Early Gaming Memories

Another month, another Round Table.

This month, Corvus has asked people to recount their earliest family gaming memories… so, let’s crank up the wayback machine and hit the road…

I think the earlier memory I have of gaming was my father bringing home a Pong system.  It played four games, which were all essentially the same game with slight variations.  But the thing I remember about it isn’t playing it, because Pong is a highly forgettable game… no, instead what I remember most is getting it connected and functioning on our small black and white TV in the kitchen.  Well, they sure as heck weren’t going to let us kids use the good TV for games, and I don’t think anyone ever intended that ancient B&W TV to be hooked to a game system.  I remember us sitting there while dad read the manual about how to hook the adapter to the antenna inputs, how to set the switch and tune the TV, and how it didn’t work on channel 3, but it worked on channel 4.  And we sat at the kitchen table, as a family, and traded the paddles around playing video games at home.

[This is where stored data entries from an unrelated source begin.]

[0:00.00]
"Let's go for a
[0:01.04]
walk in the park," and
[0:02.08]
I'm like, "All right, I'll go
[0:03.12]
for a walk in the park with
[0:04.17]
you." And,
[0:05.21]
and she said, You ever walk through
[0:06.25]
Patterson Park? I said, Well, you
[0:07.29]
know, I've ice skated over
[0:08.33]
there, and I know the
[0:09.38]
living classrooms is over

Some time after that, we got an Atari 2600.  This led to marathon sessions of Pitfall, Yar’s Revenge, Maze Craze and tons of other titles.  Particularly, my older brother and I trying to “flip” games, which means running through all the levels the designers made and having the game start you back at level 1 while often maintaining certain difficulty settings (like speed of enemies or rate of fire).  And yes, we owned and played E.T. and it was a crappy game, but at the time we didn’t know that, we just thought it was hard, not broken.  But one of my personal favorite games for the 2600 was Basic Programming.  It was my first introduction to the idea that I could make the computer do what I wanted it to do.  Well… within reason.  It was very limited, but you could make little pictures on the screen or make it beep and sound sort of like music.  I think I can honestly say that I owned more games for the Atari 2600 that I did for any other console, and possibly even the PC, although with the PC it is hard to keep track.

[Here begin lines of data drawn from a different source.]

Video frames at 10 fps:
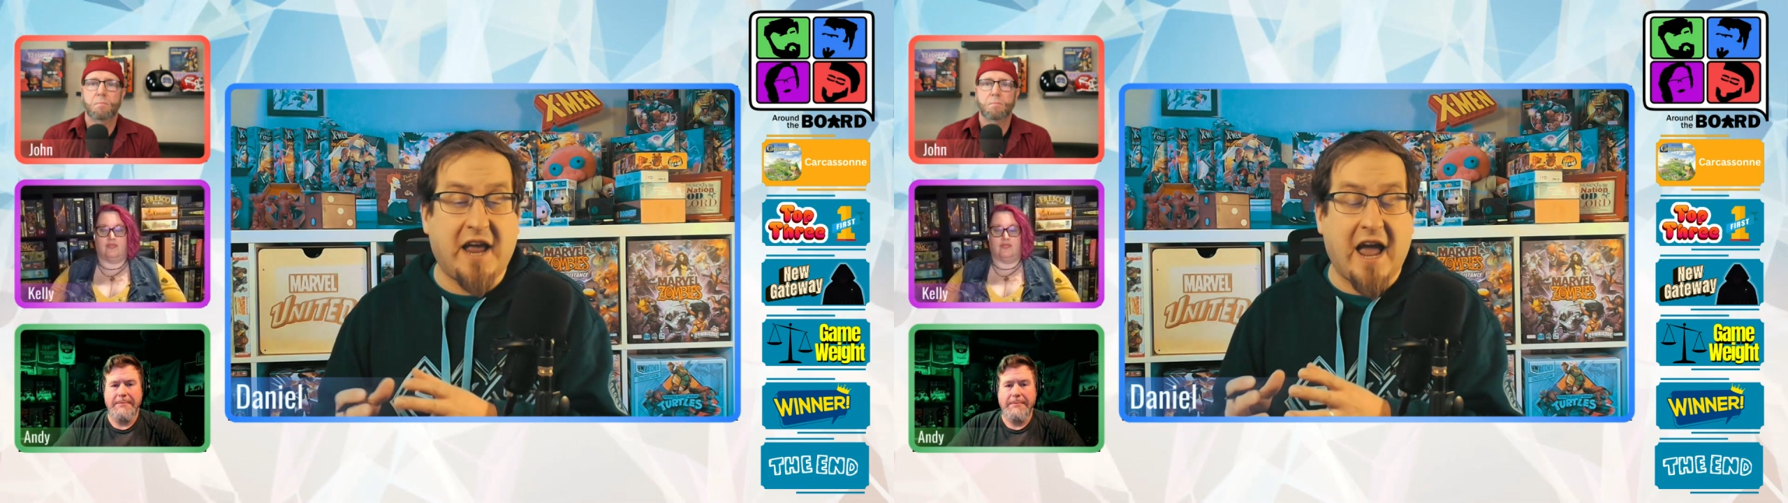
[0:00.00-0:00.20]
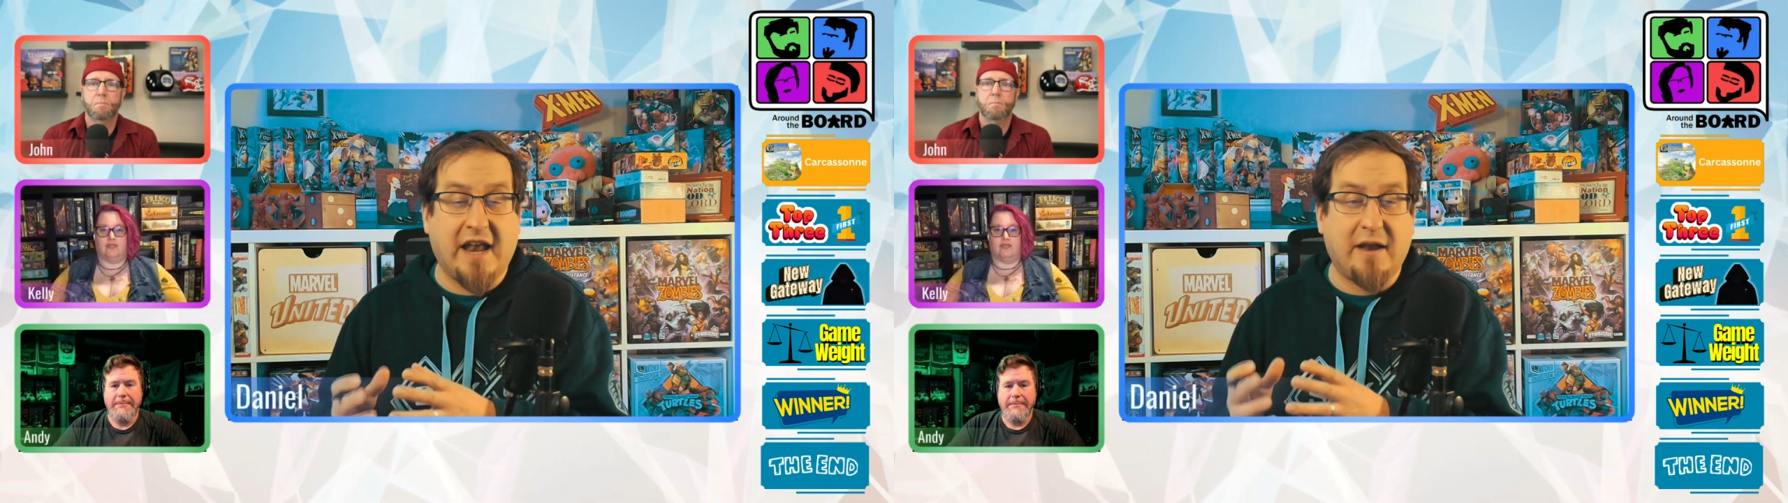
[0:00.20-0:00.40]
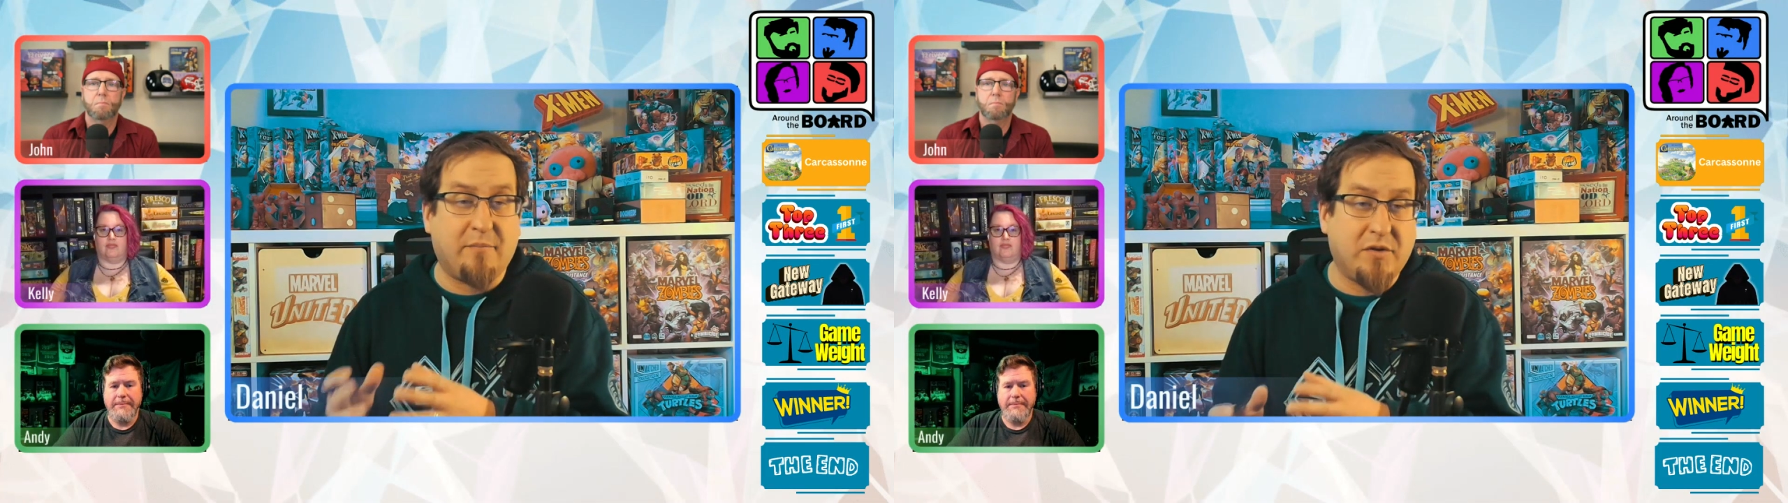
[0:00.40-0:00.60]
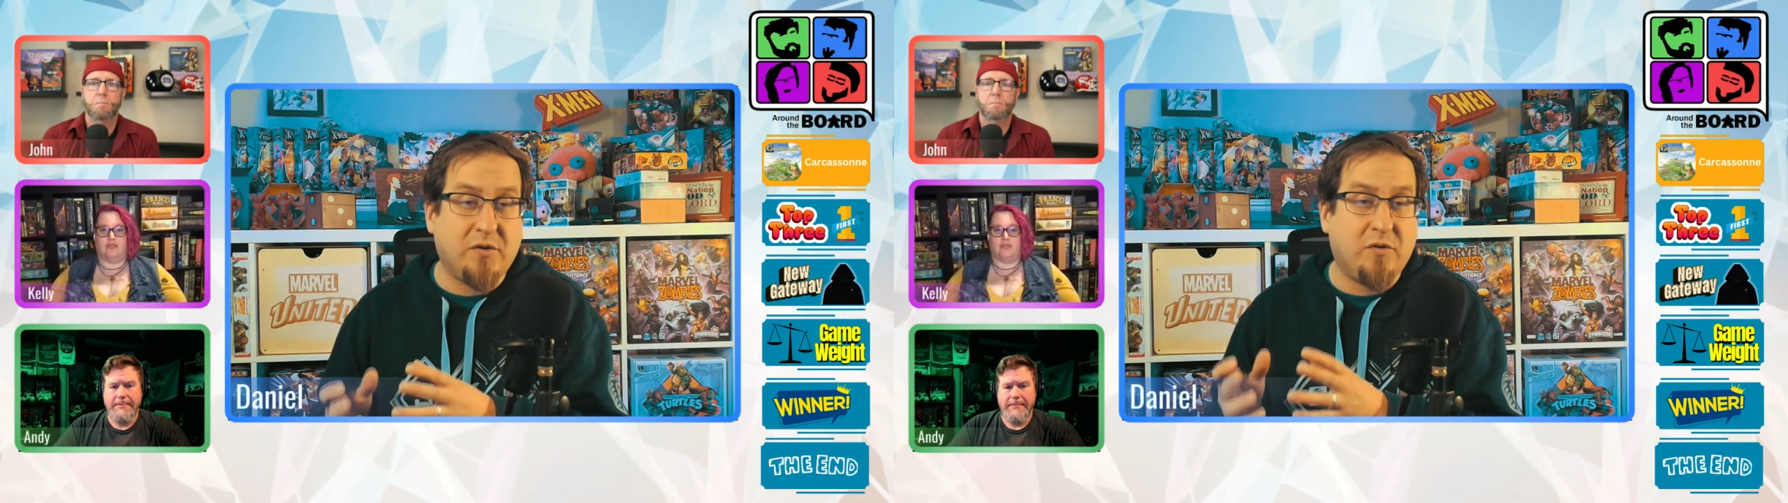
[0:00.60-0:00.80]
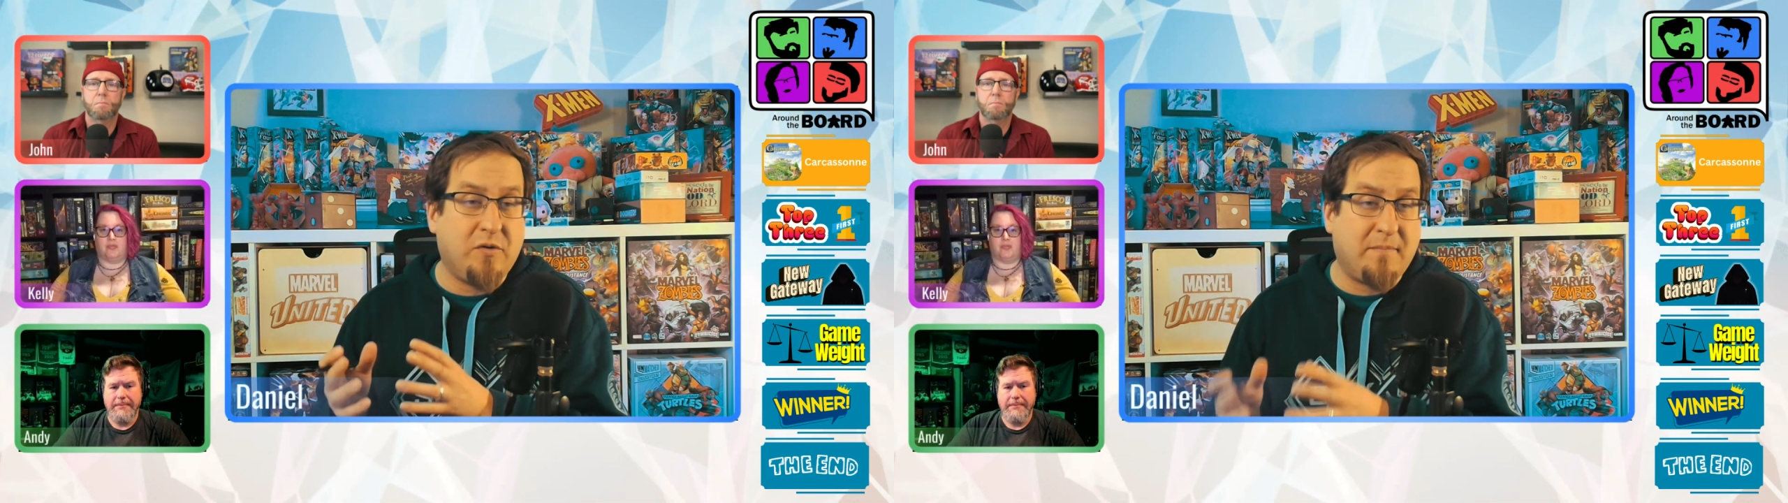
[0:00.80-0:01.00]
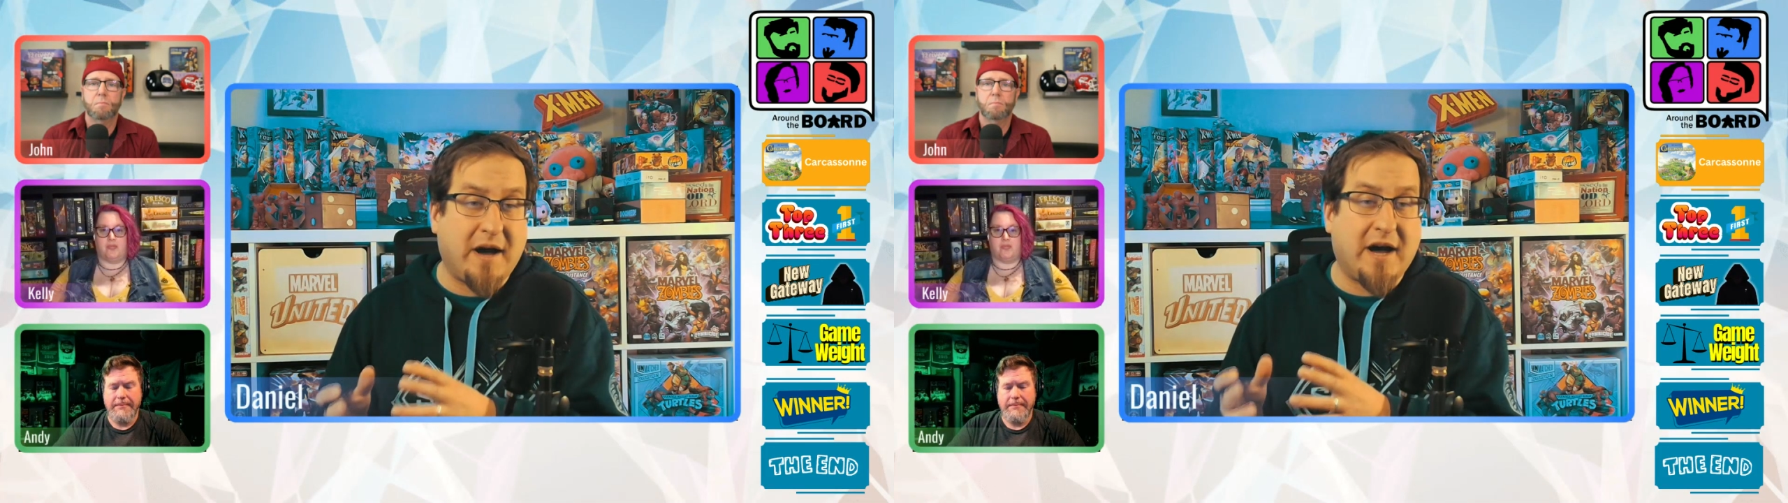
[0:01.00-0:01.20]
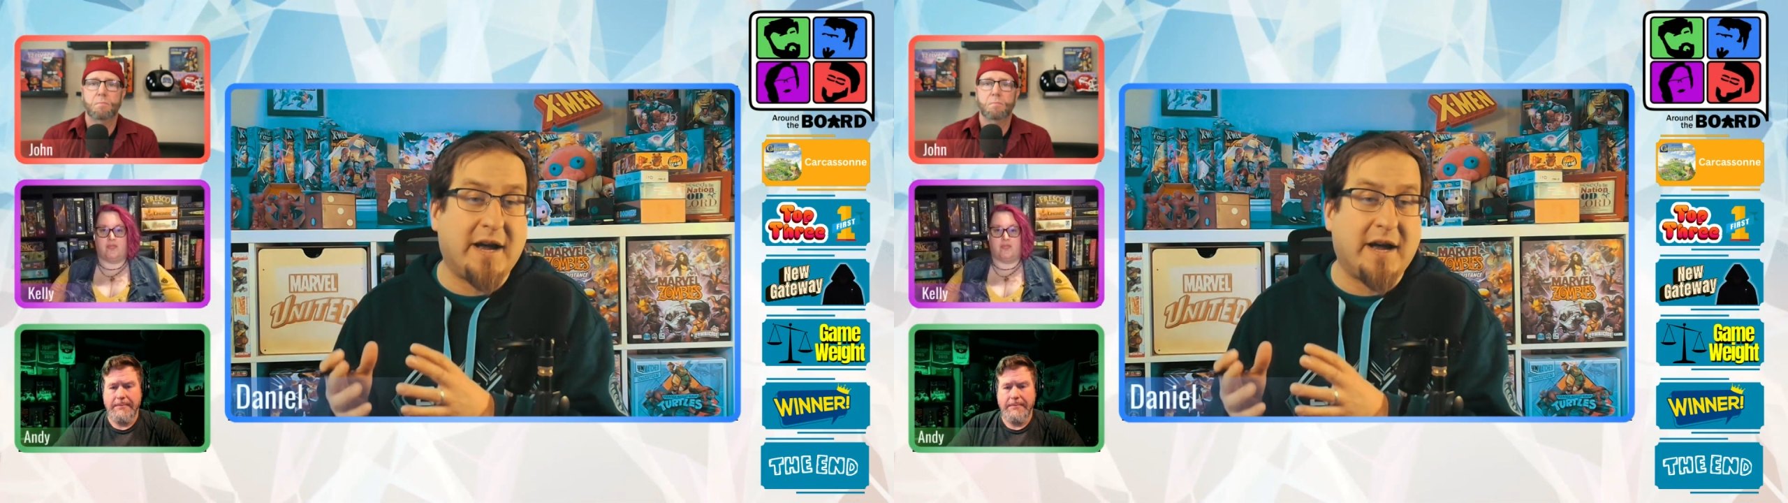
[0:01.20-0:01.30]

and it blew my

I can’t say my parents were ever much involved with my gaming after Pong, but my brothers definitely were.  Playing against each other, or with each other, or just watching each other play, entire days were sometimes spent in front of the Atari.  Especially Star Raiders, which had a second special controller so that one person would fly the ship and shoot while the other played navigator.  This shared gaming continued up through the PC and the NES, and even now with each of us owning our own homes we all have Xbox 360s and occationally play online (or everyone meets up at one house to rock out with some Rock Band).

Did this have an effect on me as a gamer?  I’d have to say it absolutely did.  Over the years I always gravitated toward games that allowed multiple players, even better if it was cooperative play.  And I still lean that way now.  I tend to lose interest in games I play by myself, mostly because I end up being able to notice their design patterns and predict outcomes, but another human player always holds the capability of surprising me, of doing something unexpected.  While I have run every race in Paradise City, its the Freeburns and online racing where I have the most fun.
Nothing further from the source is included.